**INSTRUCTIONS FOR THE TASK**
Transcribe each record below character for character.

[RECORDS PROVIDED Boundary: Start]

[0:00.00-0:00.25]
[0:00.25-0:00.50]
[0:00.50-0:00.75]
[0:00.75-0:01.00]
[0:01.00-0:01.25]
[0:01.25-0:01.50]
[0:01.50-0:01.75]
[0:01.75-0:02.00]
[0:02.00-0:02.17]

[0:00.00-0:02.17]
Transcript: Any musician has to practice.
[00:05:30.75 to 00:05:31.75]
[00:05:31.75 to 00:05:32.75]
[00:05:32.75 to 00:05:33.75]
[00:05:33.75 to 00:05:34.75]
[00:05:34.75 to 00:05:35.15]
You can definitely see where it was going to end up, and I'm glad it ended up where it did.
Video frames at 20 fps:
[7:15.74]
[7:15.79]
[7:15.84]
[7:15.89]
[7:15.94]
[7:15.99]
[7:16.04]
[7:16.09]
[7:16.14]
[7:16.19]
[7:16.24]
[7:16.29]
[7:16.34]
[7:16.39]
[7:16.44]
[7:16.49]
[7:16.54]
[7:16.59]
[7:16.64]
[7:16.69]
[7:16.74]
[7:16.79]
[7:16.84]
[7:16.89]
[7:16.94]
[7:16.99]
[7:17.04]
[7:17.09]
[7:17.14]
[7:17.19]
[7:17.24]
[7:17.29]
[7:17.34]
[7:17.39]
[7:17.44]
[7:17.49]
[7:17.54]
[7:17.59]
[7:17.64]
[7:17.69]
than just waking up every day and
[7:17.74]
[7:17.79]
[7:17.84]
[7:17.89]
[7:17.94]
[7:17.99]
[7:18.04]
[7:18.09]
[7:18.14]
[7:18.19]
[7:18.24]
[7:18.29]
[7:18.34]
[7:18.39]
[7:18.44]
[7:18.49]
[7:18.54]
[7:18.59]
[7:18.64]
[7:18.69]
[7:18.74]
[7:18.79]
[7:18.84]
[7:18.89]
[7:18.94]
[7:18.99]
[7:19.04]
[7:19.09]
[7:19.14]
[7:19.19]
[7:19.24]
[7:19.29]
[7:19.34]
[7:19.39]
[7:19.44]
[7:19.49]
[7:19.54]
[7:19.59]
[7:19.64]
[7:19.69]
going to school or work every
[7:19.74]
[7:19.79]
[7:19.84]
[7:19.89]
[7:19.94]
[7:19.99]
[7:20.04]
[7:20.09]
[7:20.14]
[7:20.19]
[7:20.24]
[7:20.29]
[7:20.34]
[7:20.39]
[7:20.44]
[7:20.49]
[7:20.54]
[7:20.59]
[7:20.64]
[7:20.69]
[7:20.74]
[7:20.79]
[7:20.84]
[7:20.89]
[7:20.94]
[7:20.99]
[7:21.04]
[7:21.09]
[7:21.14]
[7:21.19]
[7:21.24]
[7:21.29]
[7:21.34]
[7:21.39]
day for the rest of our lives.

[RECORDS PROVIDED Boundary: End]

**EXERCISE SOLUTION**
[0:00.00-0:00.25]
[0:00.25-0:00.50]
[0:00.50-0:00.75]
[0:00.75-0:01.00]
[0:01.00-0:01.25]
[0:01.25-0:01.50]
[0:01.50-0:01.75]
[0:01.75-0:02.00]
[0:02.00-0:02.17]

[0:00.00-0:02.17]
Transcript: Any musician has to practice.
[00:05:30.75 to 00:05:31.75]
[00:05:31.75 to 00:05:32.75]
[00:05:32.75 to 00:05:33.75]
[00:05:33.75 to 00:05:34.75]
[00:05:34.75 to 00:05:35.15]
You can definitely see where it was going to end up, and I'm glad it ended up where it did.
Video frames at 20 fps:
[7:15.74]
[7:15.79]
[7:15.84]
[7:15.89]
[7:15.94]
[7:15.99]
[7:16.04]
[7:16.09]
[7:16.14]
[7:16.19]
[7:16.24]
[7:16.29]
[7:16.34]
[7:16.39]
[7:16.44]
[7:16.49]
[7:16.54]
[7:16.59]
[7:16.64]
[7:16.69]
[7:16.74]
[7:16.79]
[7:16.84]
[7:16.89]
[7:16.94]
[7:16.99]
[7:17.04]
[7:17.09]
[7:17.14]
[7:17.19]
[7:17.24]
[7:17.29]
[7:17.34]
[7:17.39]
[7:17.44]
[7:17.49]
[7:17.54]
[7:17.59]
[7:17.64]
[7:17.69]
than just waking up every day and
[7:17.74]
[7:17.79]
[7:17.84]
[7:17.89]
[7:17.94]
[7:17.99]
[7:18.04]
[7:18.09]
[7:18.14]
[7:18.19]
[7:18.24]
[7:18.29]
[7:18.34]
[7:18.39]
[7:18.44]
[7:18.49]
[7:18.54]
[7:18.59]
[7:18.64]
[7:18.69]
[7:18.74]
[7:18.79]
[7:18.84]
[7:18.89]
[7:18.94]
[7:18.99]
[7:19.04]
[7:19.09]
[7:19.14]
[7:19.19]
[7:19.24]
[7:19.29]
[7:19.34]
[7:19.39]
[7:19.44]
[7:19.49]
[7:19.54]
[7:19.59]
[7:19.64]
[7:19.69]
going to school or work every
[7:19.74]
[7:19.79]
[7:19.84]
[7:19.89]
[7:19.94]
[7:19.99]
[7:20.04]
[7:20.09]
[7:20.14]
[7:20.19]
[7:20.24]
[7:20.29]
[7:20.34]
[7:20.39]
[7:20.44]
[7:20.49]
[7:20.54]
[7:20.59]
[7:20.64]
[7:20.69]
[7:20.74]
[7:20.79]
[7:20.84]
[7:20.89]
[7:20.94]
[7:20.99]
[7:21.04]
[7:21.09]
[7:21.14]
[7:21.19]
[7:21.24]
[7:21.29]
[7:21.34]
[7:21.39]
day for the rest of our lives.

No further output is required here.